- Federal Court Denies Effort by Apple, Google, and Other High-Tech Companies to Withhold Documents
- November 3, 2011
- Law Firm: Lieff, Cabraser, Heimann & Bernstein, LLP - San Francisco Office
Today, U.S. District Court Judge Lucy H. Koh issued a case management order in the class action litigation charging that Adobe Systems Inc., Apple Inc., Google Inc., Intel Corporation, Intuit Inc., Lucasfilm Ltd., and Pixar violated antitrust laws by conspiring to suppress compensation for their employees.
In the order, Judge Koh denied defendants' motion to stay discovery in part. Importantly, Judge Koh ordered defendants to produce by November 30, 2011, certain documents relating to the U.S. Department of Justice (DOJ) investigation of these practices, including documents the defendants turned over to the DOJ.
Judge Koh also set a litigation schedule, culminating in a jury trial date set for June 10, 2013. A copy of the order is attached.

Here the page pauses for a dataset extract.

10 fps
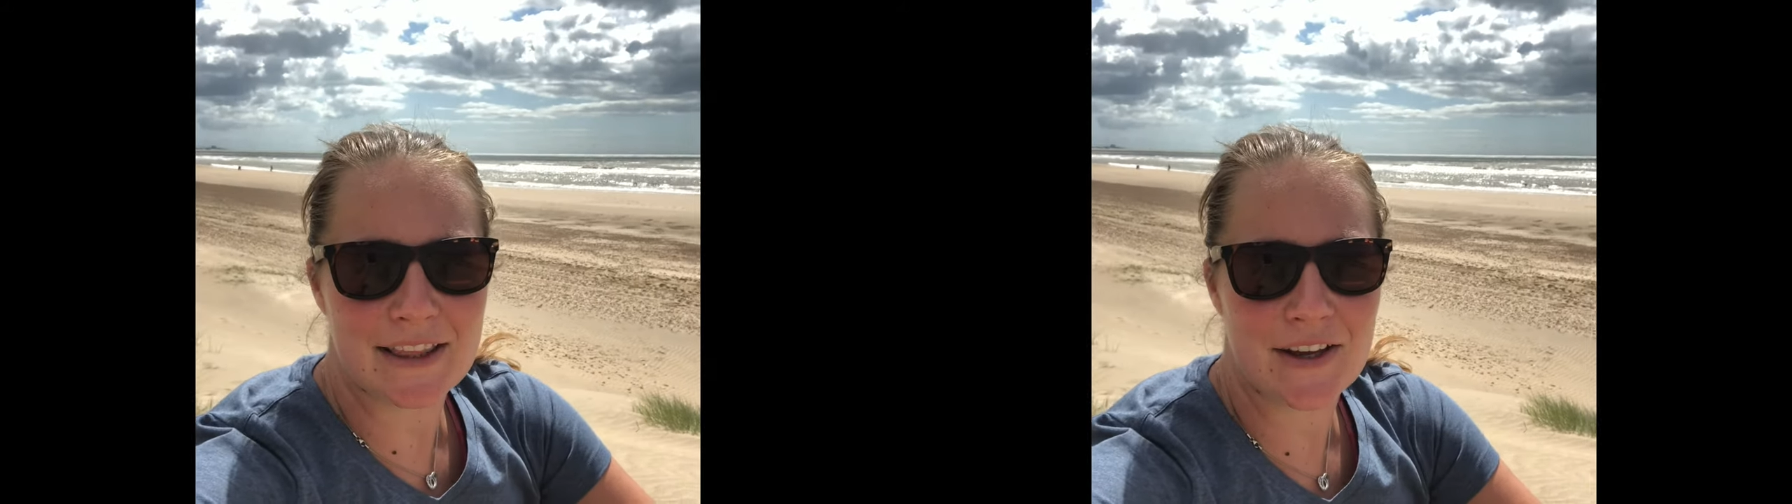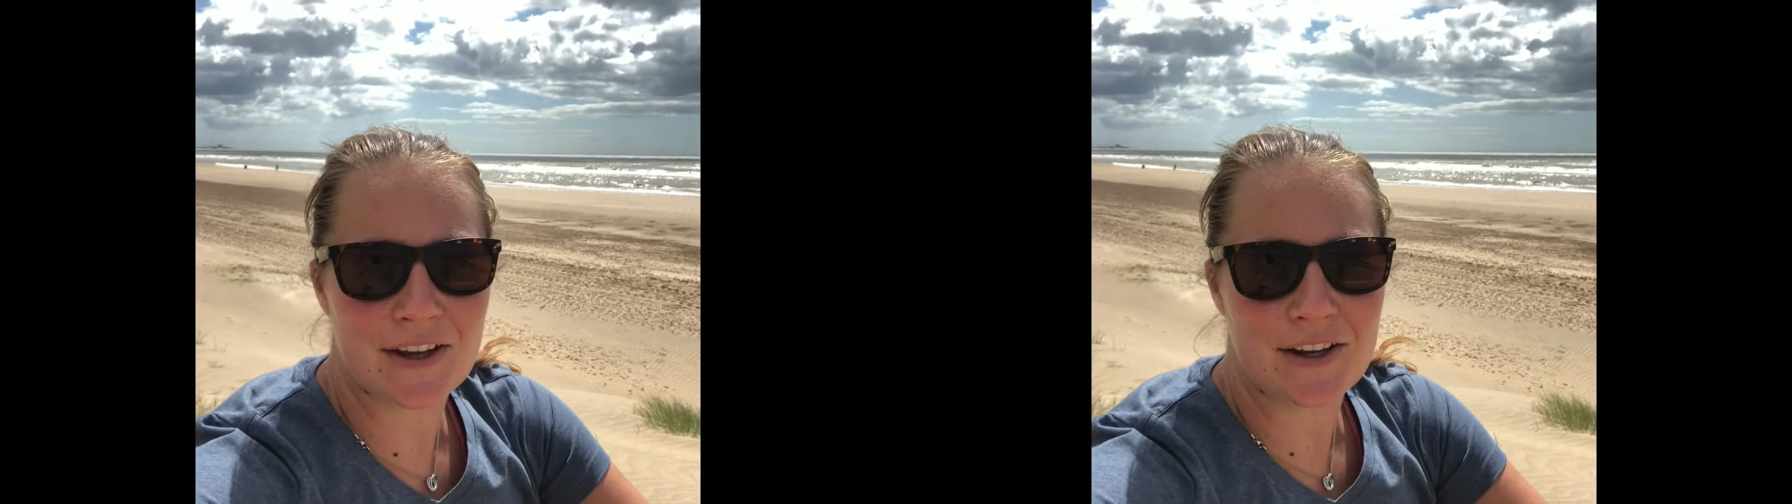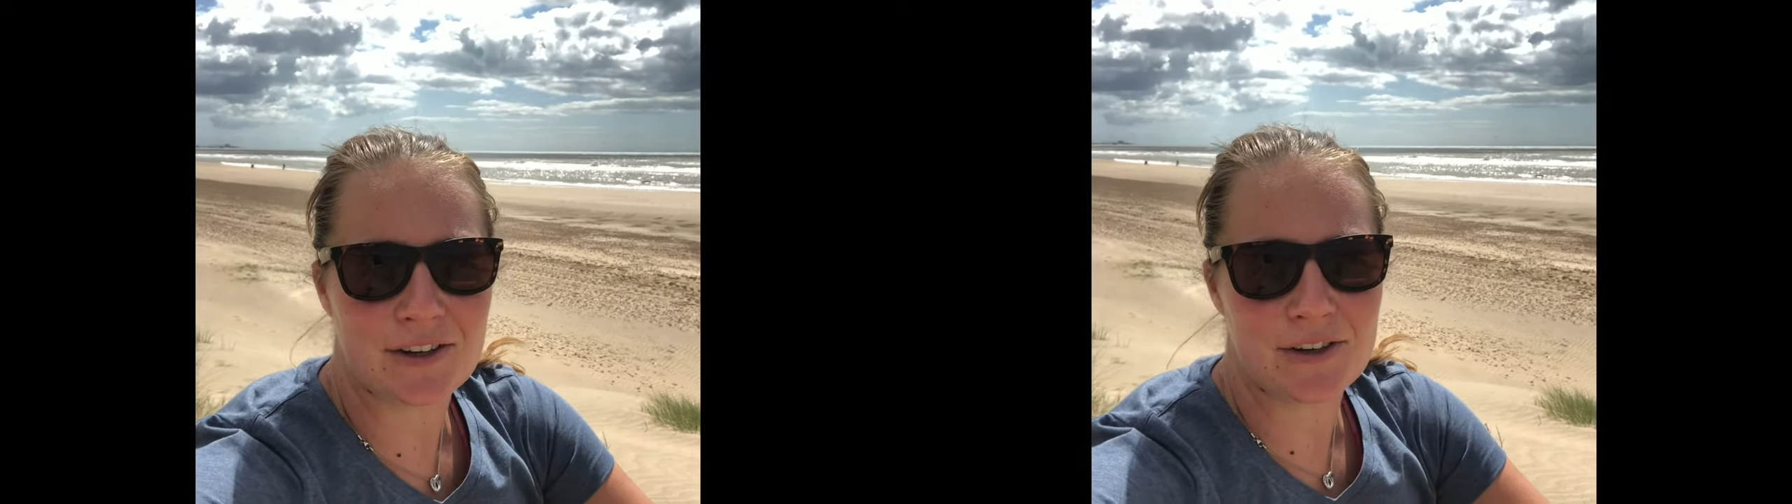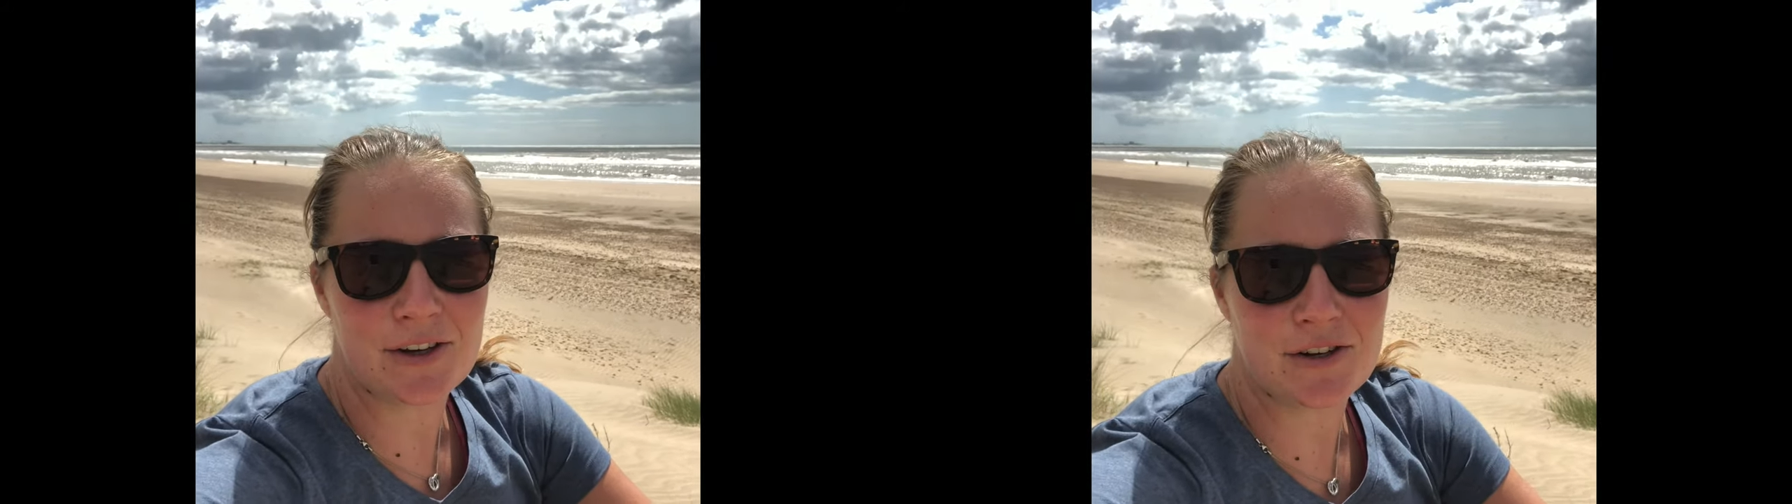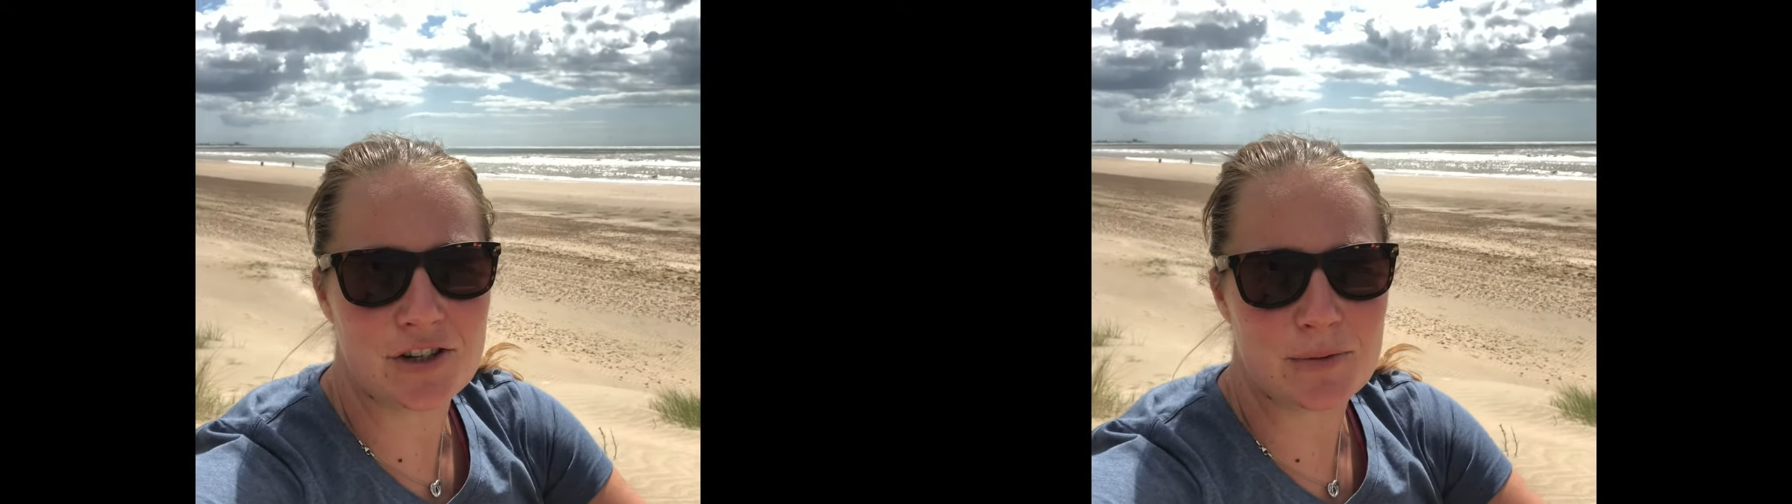the new
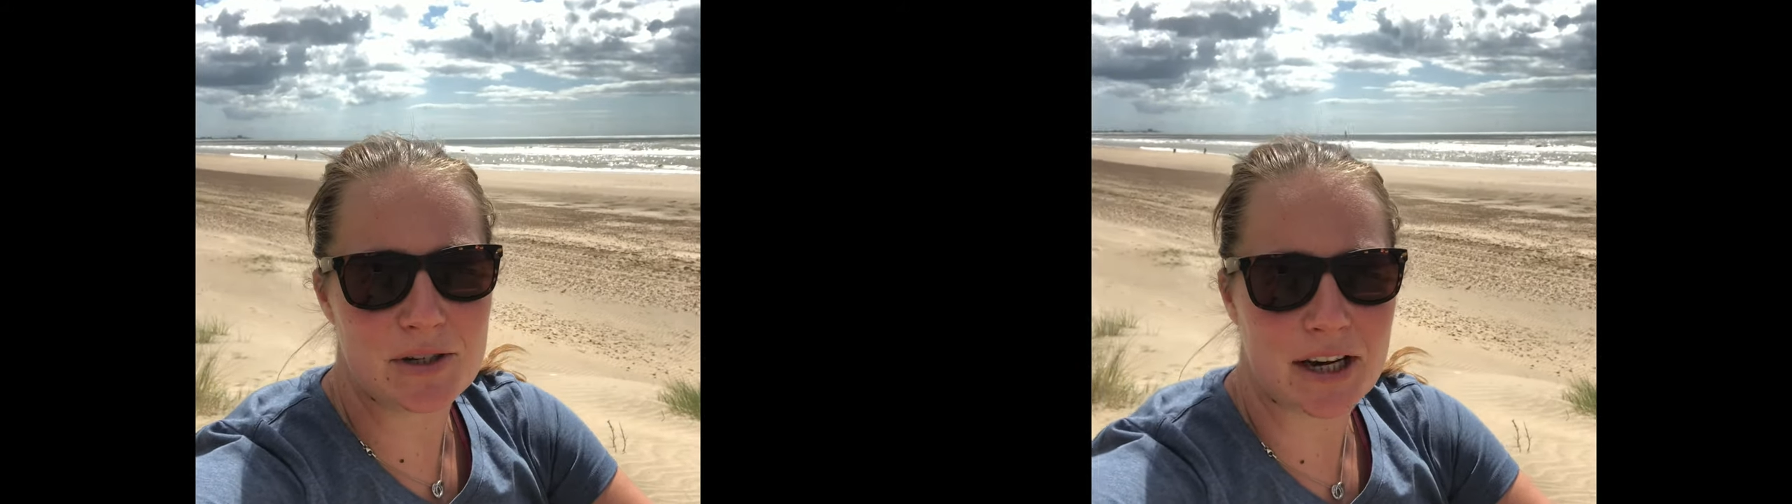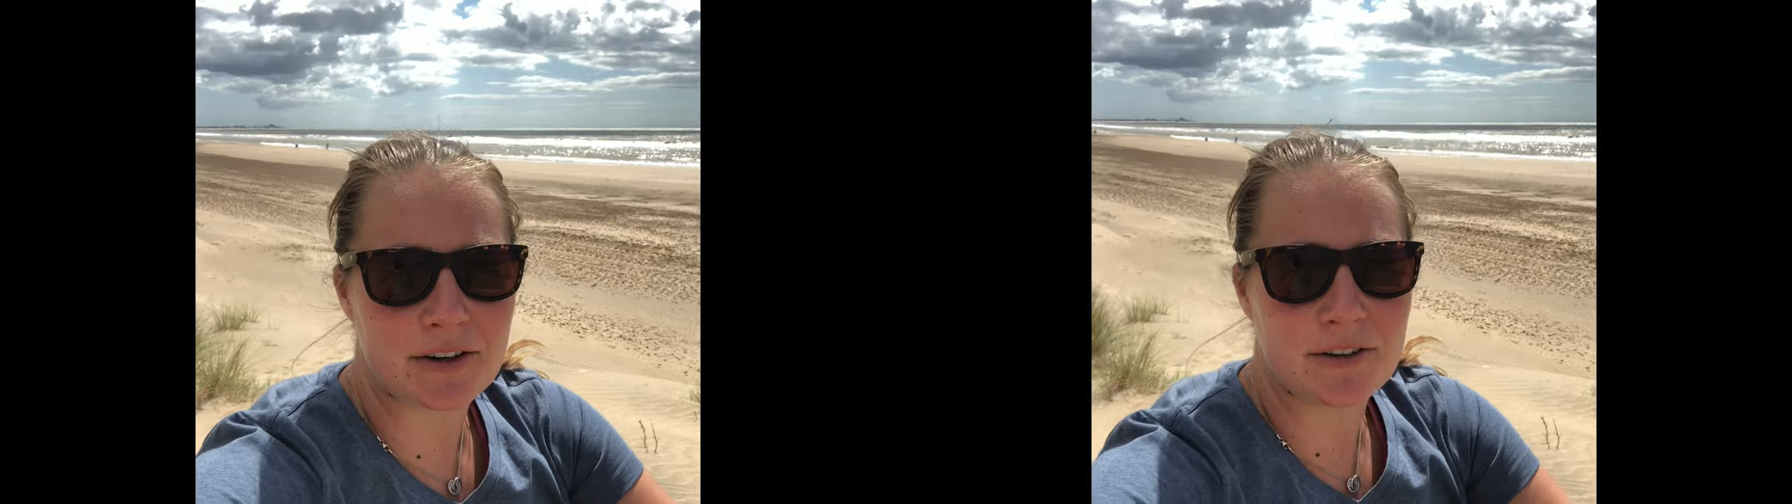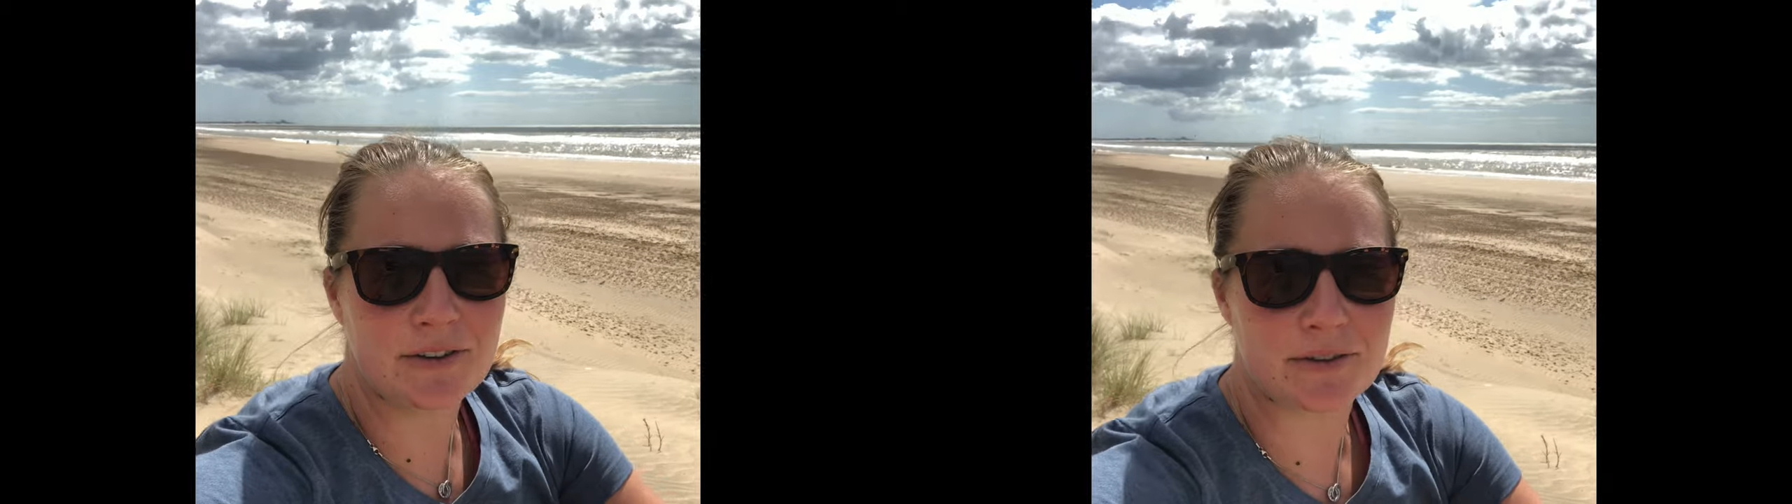YouTube channel,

"The Court's order represents an important step in ultimately holding Adobe, Apple, Google, Intel, Intuit, Lucasfilm, and Pixar accountable for conspiring to fix the pay of their software engineers and other high-tech employees," stated Joseph R. Saveri, counsel for plaintiffs. "As confirmed by the DOJ's investigation, defendants entered into secret "no-solicitation" agreements that violated antitrust laws. These companies owe their tremendous successes to the sacrifices and hard work of their employees. We look forward to the opportunity to prove our clients' claims at trial and to recover the money that they would have been paid had the defendants not conspired to eliminate competition for our clients' services."